There are several stages of federal approval of a state plan, and the first is called "initial approval." During this stage, the state and the Occupational Safety and Health Administration maintain shared authority that "can be exercised as the OSHA deems necessary and appropriate." Utah must also prove that its state-run program is at least as effective in protecting workers and preventing workplace injuries, illnesses and deaths as the federal administration's plans.
Once a state plan reaches final approval status, the federal government does not enforce the program and leaves it to the state. Utah's state plan reached final approval status in 1985, which meant that the state was entirely in charge of the enforcement rather than the federal government, as long as it is monitored and approved by the administration.
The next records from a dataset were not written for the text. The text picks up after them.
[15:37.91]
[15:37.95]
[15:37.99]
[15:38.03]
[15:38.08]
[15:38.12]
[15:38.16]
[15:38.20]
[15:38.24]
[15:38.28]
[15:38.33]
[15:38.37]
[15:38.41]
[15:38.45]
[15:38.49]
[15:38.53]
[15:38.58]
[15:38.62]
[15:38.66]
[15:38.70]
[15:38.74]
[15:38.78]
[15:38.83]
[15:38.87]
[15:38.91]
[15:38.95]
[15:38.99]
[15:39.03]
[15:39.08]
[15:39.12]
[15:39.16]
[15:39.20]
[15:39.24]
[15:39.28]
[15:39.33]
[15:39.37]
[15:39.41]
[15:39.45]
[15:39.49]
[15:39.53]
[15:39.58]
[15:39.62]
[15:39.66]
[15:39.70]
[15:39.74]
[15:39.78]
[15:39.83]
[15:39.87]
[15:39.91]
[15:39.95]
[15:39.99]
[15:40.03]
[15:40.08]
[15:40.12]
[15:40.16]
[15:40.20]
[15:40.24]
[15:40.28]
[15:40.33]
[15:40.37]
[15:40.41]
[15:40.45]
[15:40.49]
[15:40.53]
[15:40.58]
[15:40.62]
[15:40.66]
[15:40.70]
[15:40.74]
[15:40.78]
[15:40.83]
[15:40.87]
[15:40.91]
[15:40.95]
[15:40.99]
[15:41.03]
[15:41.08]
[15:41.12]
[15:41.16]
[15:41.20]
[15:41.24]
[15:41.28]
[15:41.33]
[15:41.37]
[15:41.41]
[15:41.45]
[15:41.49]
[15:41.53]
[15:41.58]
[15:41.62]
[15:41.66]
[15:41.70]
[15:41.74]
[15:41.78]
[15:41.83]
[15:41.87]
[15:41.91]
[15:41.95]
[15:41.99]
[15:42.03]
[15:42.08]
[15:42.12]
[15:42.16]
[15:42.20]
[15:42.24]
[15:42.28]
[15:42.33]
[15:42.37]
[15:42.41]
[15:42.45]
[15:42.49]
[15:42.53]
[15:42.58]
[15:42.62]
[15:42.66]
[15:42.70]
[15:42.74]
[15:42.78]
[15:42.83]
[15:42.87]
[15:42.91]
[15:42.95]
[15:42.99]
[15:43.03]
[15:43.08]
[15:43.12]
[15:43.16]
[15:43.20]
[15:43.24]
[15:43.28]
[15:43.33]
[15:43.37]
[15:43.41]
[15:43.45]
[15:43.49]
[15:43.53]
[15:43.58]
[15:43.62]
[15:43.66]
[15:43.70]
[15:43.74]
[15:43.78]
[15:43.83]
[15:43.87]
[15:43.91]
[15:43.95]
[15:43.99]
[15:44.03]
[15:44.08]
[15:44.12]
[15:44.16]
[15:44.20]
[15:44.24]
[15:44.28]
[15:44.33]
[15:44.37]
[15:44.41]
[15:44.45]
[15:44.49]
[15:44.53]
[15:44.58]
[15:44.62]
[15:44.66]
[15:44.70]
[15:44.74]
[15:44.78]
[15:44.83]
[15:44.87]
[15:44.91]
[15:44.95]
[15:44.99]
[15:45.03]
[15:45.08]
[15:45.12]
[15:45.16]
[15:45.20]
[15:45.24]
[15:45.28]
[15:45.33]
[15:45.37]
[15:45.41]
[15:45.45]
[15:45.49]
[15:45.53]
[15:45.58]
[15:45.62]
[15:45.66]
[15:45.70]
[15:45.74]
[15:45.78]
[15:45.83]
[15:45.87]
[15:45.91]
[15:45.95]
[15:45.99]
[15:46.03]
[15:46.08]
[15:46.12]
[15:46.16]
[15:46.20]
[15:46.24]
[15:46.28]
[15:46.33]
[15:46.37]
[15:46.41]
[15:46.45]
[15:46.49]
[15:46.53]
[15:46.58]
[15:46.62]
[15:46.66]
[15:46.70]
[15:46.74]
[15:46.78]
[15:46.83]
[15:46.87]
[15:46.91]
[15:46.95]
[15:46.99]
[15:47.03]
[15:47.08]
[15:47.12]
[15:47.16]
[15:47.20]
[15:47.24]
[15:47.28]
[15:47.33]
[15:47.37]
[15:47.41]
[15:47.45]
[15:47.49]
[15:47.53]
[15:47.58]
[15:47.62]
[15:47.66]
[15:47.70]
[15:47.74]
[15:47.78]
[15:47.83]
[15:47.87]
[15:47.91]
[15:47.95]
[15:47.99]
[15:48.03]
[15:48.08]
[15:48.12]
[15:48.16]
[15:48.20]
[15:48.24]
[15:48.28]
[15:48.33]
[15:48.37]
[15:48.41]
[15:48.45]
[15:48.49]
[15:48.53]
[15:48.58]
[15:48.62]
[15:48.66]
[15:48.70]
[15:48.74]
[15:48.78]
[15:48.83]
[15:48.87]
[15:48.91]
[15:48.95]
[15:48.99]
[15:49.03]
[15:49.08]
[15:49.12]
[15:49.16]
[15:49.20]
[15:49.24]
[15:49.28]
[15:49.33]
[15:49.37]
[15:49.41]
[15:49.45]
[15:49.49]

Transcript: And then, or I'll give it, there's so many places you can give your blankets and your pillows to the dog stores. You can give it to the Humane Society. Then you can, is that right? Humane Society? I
Utah receives $1.6 million in grant funding from the Federal Occupational Safety and Health Administration.
The next step in the reconsideration process is to give the states federal register notice and then offer a 35-day comment period for interested individuals to discuss the proposed revocation. Commenters with substantial objections could raise a hearing. At the end of the process, the administration will make a determination regarding revocation at that time.
"We need to thoroughly understand the comments we received and understand the viewpoints expressed. We'll analyze the comments and make certain we move forward properly at that time," Frederick said.
The decision is driven by the administration's desire to maintain safety, because "OSHA's job is to protect workers," he added.